Some say that the dragon ate half the population before it was the princess's turn, others say that she was the first to be drawn. Either way, as in any good medieval tale, just as the dragon is about to devour the king's daughter, a knight in shining armor appears, in our case our patron Sant Jordi, kills the beast with his lance and saves the lady.

Blood flows from the mortal wound which turns into a rose bush, and our hero gives the princess a rose as a symbol of his love; in return, she writes him a poem.
Although the story does not end with an ending worthy of the epic, as our handsome protagonist decides not to marry Her Highness in order to continue saving villages, it leaves us with two beautiful symbols, the rose and the book, that endure through time.

However, there are two anecdotes that you may not know about this deeply rooted tradition.

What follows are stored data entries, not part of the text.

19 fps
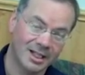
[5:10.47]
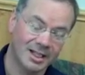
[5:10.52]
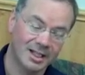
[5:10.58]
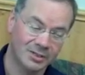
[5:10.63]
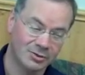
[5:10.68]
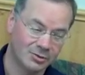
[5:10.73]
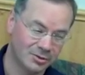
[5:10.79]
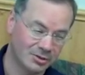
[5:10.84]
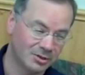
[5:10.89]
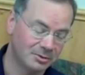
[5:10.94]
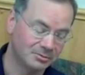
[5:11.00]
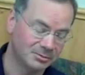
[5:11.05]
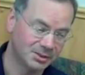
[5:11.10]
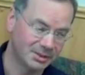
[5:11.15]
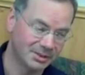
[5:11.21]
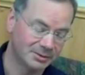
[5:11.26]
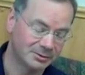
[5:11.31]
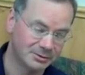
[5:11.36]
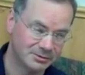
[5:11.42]
in terms
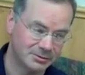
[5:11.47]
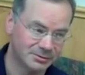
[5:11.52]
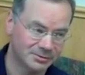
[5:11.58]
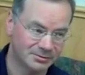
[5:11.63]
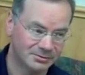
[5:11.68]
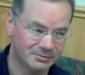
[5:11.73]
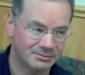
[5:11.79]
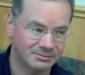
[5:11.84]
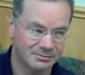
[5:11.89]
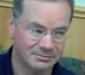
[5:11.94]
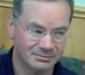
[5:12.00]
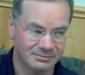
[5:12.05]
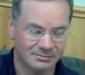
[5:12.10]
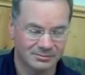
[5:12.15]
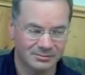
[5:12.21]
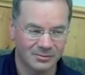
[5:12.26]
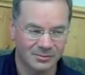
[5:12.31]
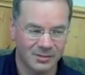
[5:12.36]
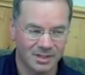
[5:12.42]
of
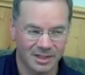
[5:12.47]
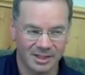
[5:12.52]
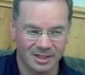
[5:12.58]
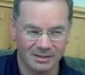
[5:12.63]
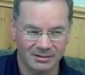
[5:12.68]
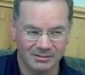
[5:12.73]
the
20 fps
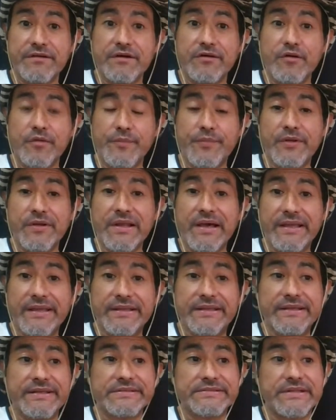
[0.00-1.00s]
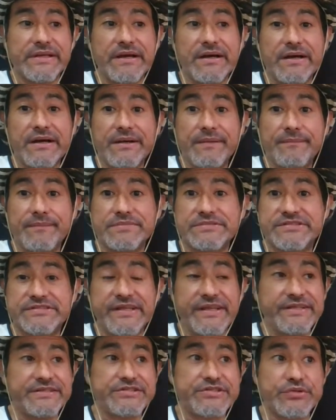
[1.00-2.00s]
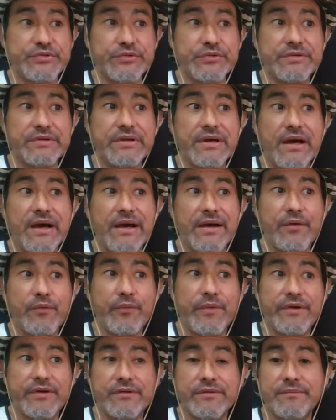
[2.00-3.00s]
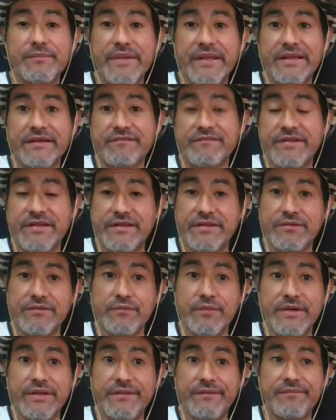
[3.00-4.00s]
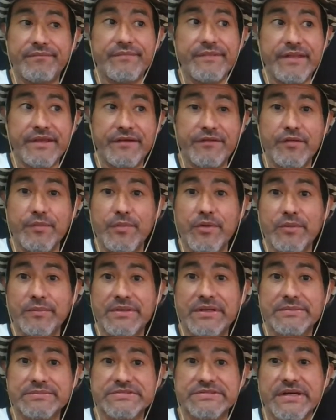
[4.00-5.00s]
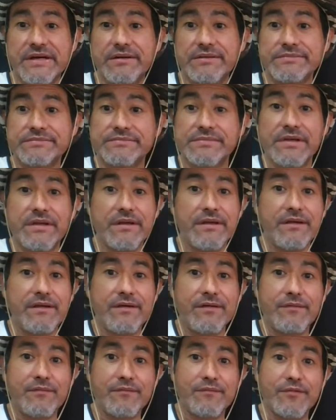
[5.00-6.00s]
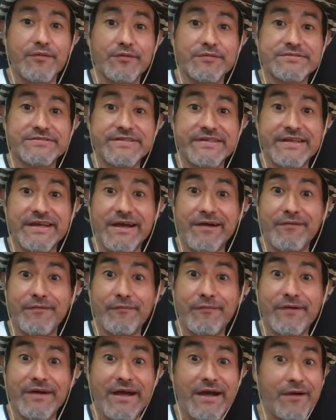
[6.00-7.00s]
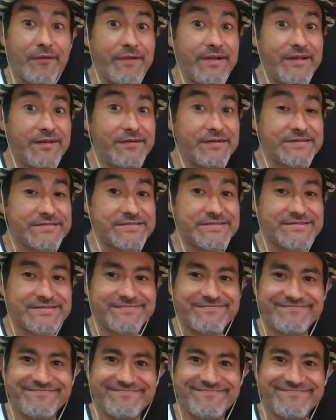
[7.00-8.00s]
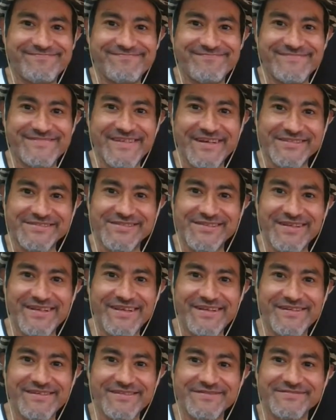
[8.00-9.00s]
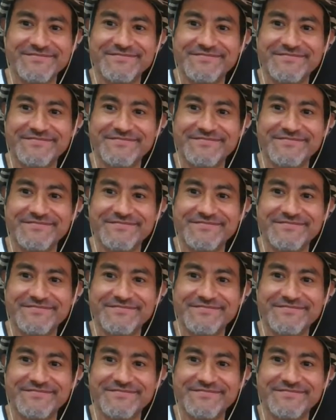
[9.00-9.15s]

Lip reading: I hope you like it. Stay tuned. I will make a video when the other bloom comes out. We'll see how it looks. Talk to you later.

The first is that Gaudí, as a good Catalan, was inspired by this feat to build the House of Bones or Casa Batlló, as it is commonly known. The famous architect decorated the roof with tiles representing the dragon's back and placed a lance simulating the one that caused the wound from which our rosebush emerges.

The second is that in addition to the existence of thousands of variations of this story, there are many other places that celebrate this brave hero. He is the patron saint of Aragon, the International Day of Books, and in Europe, Bulgaria, Portugal, Romania, Hungary, and Slovakia also venerate Saint George.

No doubt today we will celebrate Sant Jordi as it deserves, and we wish you a happy day and a better reading.